DELEGATING CENSORSHIP TO PRIVATE BUSINESSES

Q: How does the Chinese government monitor millions of blogs?
A: It doesn’t.
It outsources. To whom? To blog-hosting businesses, who censor their “business processes in order to remain in the good graces of the authorities” (38).
Q2: How do these blog-hosting businesses censor?
A2: They keep lists of forbidden words, which are kept and updated by service providers who plug the keywords into monitoring and filtering software (38).
In February 2006, the Washington Post got a hold of a “forbidden word” list from one blog-hosting company; there were 236 words on the list; 18 of the words were obscenities. The rest were related to politics or current affairs.” The “forbidden list” is not provided by the government, but is left to the company to create and design for the “government’s satisfaction” (38).

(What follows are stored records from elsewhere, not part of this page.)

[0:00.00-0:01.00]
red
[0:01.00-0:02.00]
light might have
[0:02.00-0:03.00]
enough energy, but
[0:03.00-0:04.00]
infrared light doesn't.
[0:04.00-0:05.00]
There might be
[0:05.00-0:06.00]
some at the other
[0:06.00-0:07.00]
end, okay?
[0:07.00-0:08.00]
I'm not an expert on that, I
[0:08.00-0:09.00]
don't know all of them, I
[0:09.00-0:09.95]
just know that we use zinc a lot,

One of the blog-hosting companies with a “forbidden word” list was Microsoft’s MSN Spaces, the Chinese-language version of which was launched in the summer of 2005. The list was used to prevent users from posting words from the list in blog titles, and to flag blogs that may be “problematic” in the future” (38).

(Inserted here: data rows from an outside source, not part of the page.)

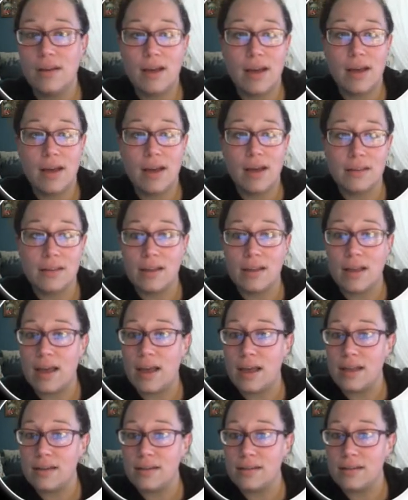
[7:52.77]
and
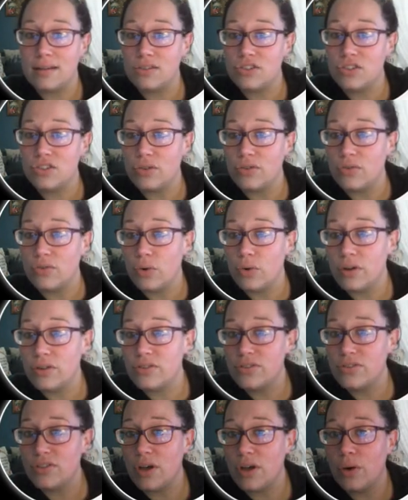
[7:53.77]
so forth.
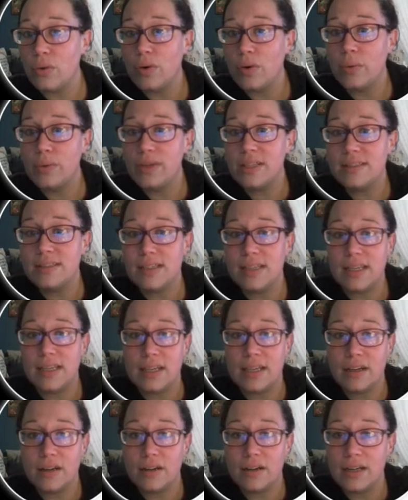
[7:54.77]
So what we see
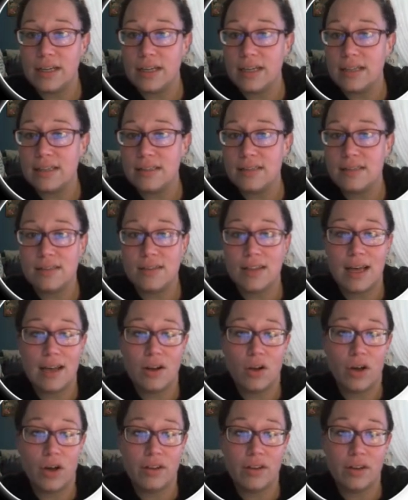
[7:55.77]
here is that
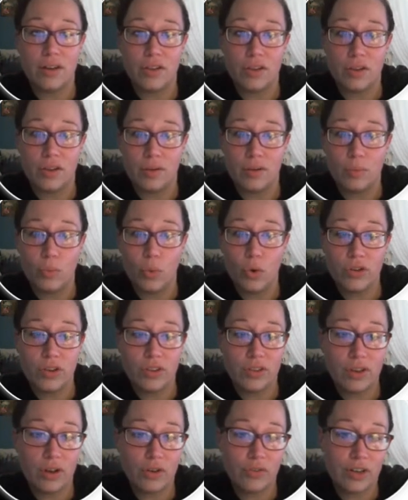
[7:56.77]
on the more than
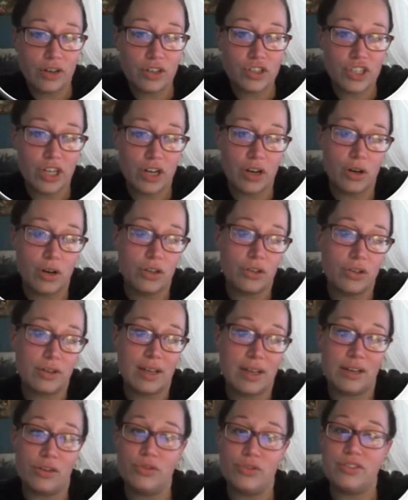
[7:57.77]
their fair share,
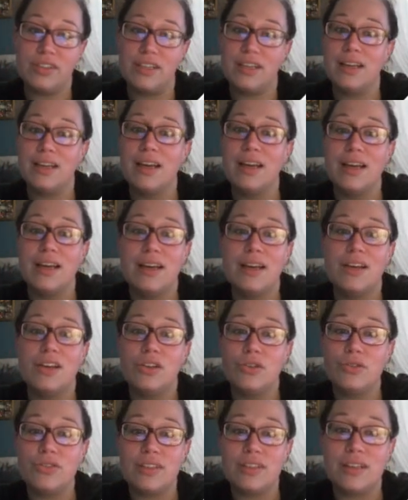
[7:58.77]
again,
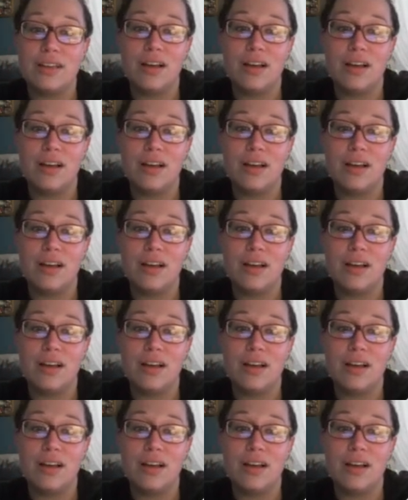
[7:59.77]
you see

Because MSN Spaces was monitoring their blogs in this way, “the Chinese government agreed not to block MSN blogs at the Internet Service Provider level, as is often done with many other popular international blog services like Wordpress.com and Blogger.com” (38).
MacKinnon, Rebecca. “Flatter world and thicker walls? Blogs, censorship and civic discourse in China.” Public Choice 134.1 (2008): 31-46.